The DigiPolis project here at AG NBI is developing a Self-organized Semantic Storage Service (“S4″). A research paper written by NBI staff members Hannes Mühleisen, Tilman Walther and Prof. Robert Tolksdorf discussing self-optimization of the stored data was just accepted for the Third World Congress on Nature and Biologically Inspired Computing (NaBIC2011) in Salamanca, Spain.

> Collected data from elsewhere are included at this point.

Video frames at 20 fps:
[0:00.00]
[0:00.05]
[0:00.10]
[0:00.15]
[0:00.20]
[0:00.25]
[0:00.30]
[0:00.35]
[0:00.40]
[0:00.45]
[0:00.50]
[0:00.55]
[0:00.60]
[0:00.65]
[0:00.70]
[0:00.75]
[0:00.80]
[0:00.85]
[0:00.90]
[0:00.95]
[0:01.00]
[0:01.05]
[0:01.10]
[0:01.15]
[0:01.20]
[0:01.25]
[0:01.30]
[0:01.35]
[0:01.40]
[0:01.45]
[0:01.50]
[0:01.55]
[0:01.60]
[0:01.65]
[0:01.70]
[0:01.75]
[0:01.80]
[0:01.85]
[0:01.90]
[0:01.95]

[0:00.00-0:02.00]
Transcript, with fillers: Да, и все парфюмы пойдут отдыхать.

The publication is titled “Data Location Optimization for a Self-Organized Distributed Storage System”, here the abstract:
Nature-inspired algorithms allow the creation of complex systems that are scalable in many dimensions, adaptable to changing conditions, and robust against failure. Our S4 system employs these algorithms to provide a distributed storage service based on swarm operations. Here, autonomous agents move on a virtual landscape of connected computers to store and retrieve data. However, these swarm-based approaches achieve their impressive performance by trading away correctness guarantees, occasionally leading to misplaced data items. In order to achieve consistent storage, there is a need for a constant optimization of the store’s data structure. In this paper, we describe a fully distributed and scalable heuristic for the optimization of the location of stored data items within a distributed storage system. We evaluate our heuristic using best- and worst-case test data sets to determine whether our location optimization method converges and whether it improves the location and organization of data inside a large-scale storage network.